Nobody has been involved in more Ryder Cup matches than Billy Foster. One stands out.
Darren Clarke’s participation in 2006 had been in serious doubt following the death of his wife, Heather, just six weeks earlier. Ask Foster, the esteemed caddie, whether it is hard to pick a memorable moment from a Ryder Cup connection stretching back to 1987 and the answer is immediate.
“It is not at all,” Foster says. “Hugging Darren Clarke on the 16th green on Sunday at the K Club in 2006 after he won in the singlers. It was an incredible moment. I have been very fortunate to win 45 tournaments with different players but that will go down as the most special moment of my caddying career.
“Walking on to that 1st tee is the only time I have ever shed a tear on a golf course. I have had some heartbreaking moments, Thomas Bjørn taking three to get out of the bunker at Royal St George’s [in the 2003 Open], and didn’t even cry then but 2006 brought tears to my eyes.”
Clarke had sought Foster’s counsel on whether to accept one of just two available picks from the captain, Ian Woosnam. “He phoned me about three weeks before, telling me he had been offered a wildcard and asking my opinion,” Foster recalls. “I told him he was more than good enough, that he was playing fantastically well, but it was about how he could cope with the added emotion and pressure. I told him Heather would want him to play, to win the Ryder Cup for her. He went out and won all his matches.”
If Foster ever chooses to write a book, the Ryder Cup chapter will be compelling. This week at Marco Simone, where he is on the bag for Matt Fitzpatrick, is Foster’s 15th caddying in the biennial clash. It isn’t just players who are affected by Ryder Cup nerves. “I’ve looked at leaderboards where it’s a sea of red or a sea of blue and your guts are in knots,” Foster says. “You feel like you want to be sick in the middle of the golf course.”
He has also taken on backroom roles. The most “incredible” game he sampled ended with Fred Couples and Paul Azinger finishing all square with Seve Ballesteros and José María Olazábal in 1991. The Spanish duo were Ryder Cup icons. Foster, while working for Ballesteros, was in awe of their passion.
“They were like two junkyard dogs,” says the Yorkshireman. “They wanted to win at all costs and Seve would win at all costs. He wanted to slice their chests open, rip their heart out and give it back on the 18th green. I used to call them demented rottweilers, frothing at the mouth, straining at the leash going on to the 1st tee.”
Ballesteros was especially ferocious when it came to all things American. “You have never seen anyone with so much passion or hatred,” Foster adds. “And hatred is the word. You don’t see hatred in a Ryder Cup any more but 25-30 years ago it was very much ‘them against us.’ Seve felt aggrieved in a lot of ways about his career in the US and he hated them. That edge, that hatred has disappeared.”
One can almost sense a tinge of disappointment.
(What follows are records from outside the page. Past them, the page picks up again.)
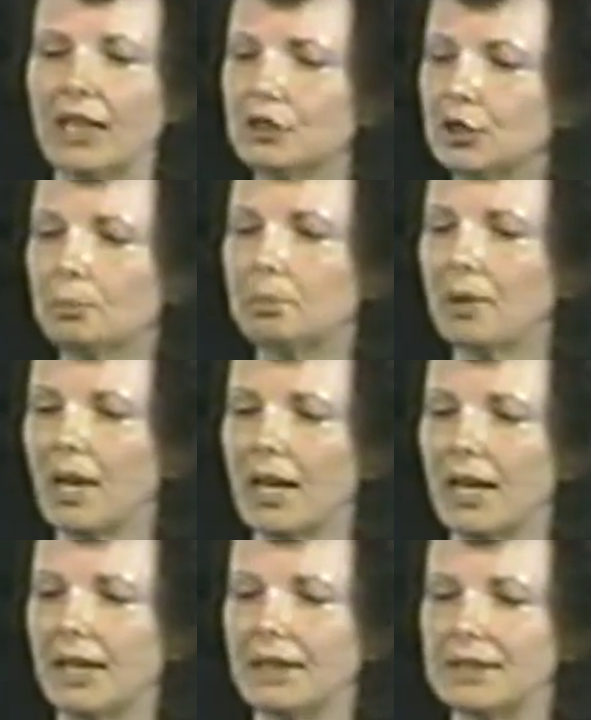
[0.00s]

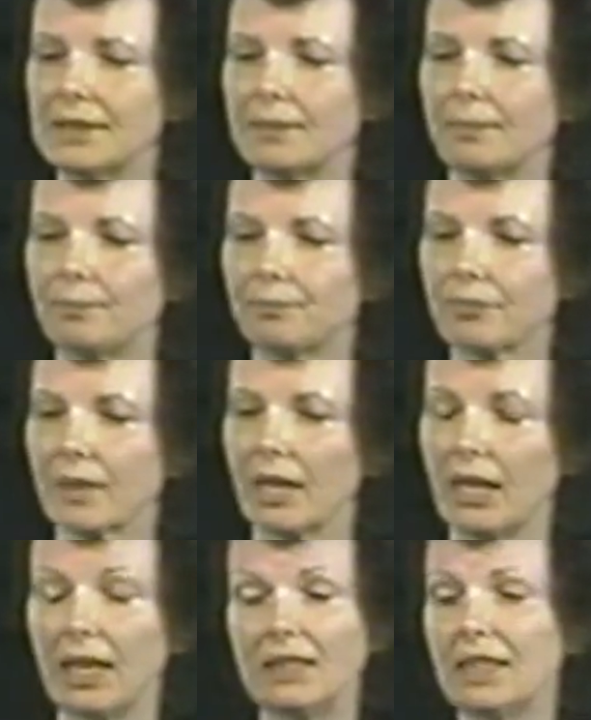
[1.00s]
enterprise,
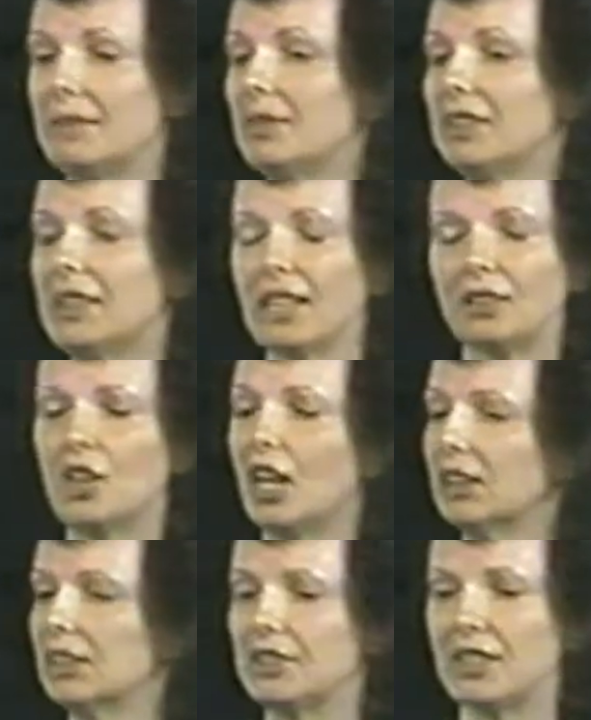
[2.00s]
and even
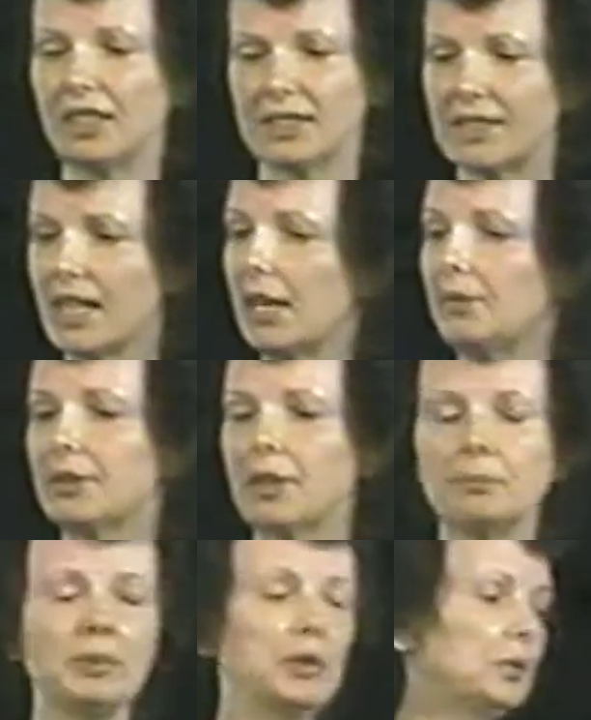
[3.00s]
technology itself,
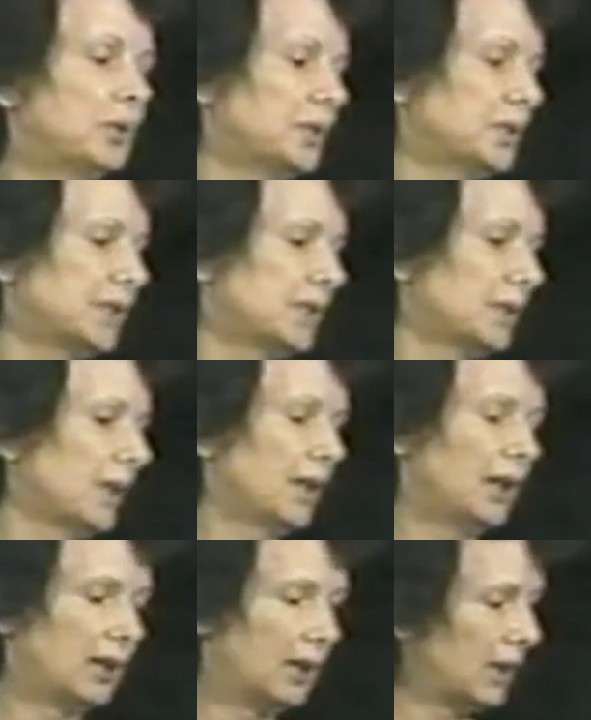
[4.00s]
computers
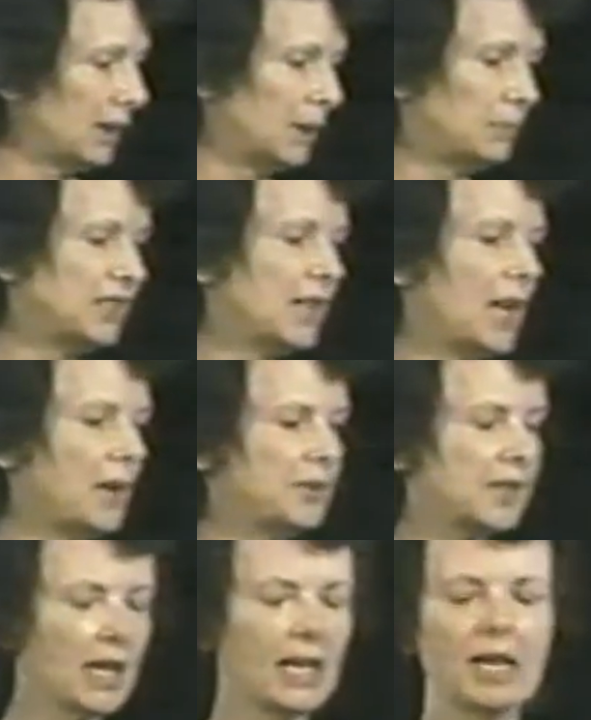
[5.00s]
themselves.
Still, the harmony of Team Europe in this environment runs deep. “We are a band of brothers,” says Foster. “People who don’t necessarily get along with each other are best mates that week. We have great fun out there but you go through so many different emotions. Those brothers are there for you if you have had a shit time – and if it’s time to celebrate, there’s no celebration like it.
“The Ryder Cup makes the majors look like monthly medals. Atmosphere wise, it is second to none. It’s in my blood. I’ve been caddying full-time since I was 16. The European Tour has been everything to me. I just hope it can get back on its feet because it has taken a few kickings, which has been sad to see.”
There have been hilarious episodes. In 2004 at Oakland Hills, he stole Bjørn’s buggy during a practice session. The trouble was, Foster and his clubs duly fell out of the cart. “From my knees, all I could see was the buggy careering towards the crowd,” Foster says. “I was thinking of broken legs, lawsuits. It was like the parting of the Sea of Galilee as the buggy went racing through the crowd, into the trees. Everybody found it hysterical … apart from Clarkey, who went absolutely mental at me.”
Foster shrugs off the scale of the US celebrations at Brookline in 1999, which drew harsh criticism from some in the European camp. “I could understand it,” he says. “You just get on with it. They played the better golf.”
He is more expansive on the situation of Lee Westwood, another former employer, and other high-profile European golfers who find themselves ostracised from the Ryder Cup after their switch to LIV. It does not sit properly with Foster.
“It is a shame,” says the 57-year-old. “I can see the other side, I can see everyone else’s point of view. Mine is that you look at what goes on in that locker room, you see the performances of certain players – Westwood, García, Poulter – and what they have brought to the team. They have been inspirational. I think it’s very sad that they won’t be involved any more as things stand. Those three guys would be your next three captains, no doubt.”
Fitzpatrick, who won the US Open alongside Foster last summer, is strangely yet to win a Ryder Cup. Foster believes the Englishman has been “unfortunate” in that regard but has backed the 29-year-old to break his duck. “He is twice the player he was three or four years ago,” Foster insists. Experience dictates this is a man worth listening to.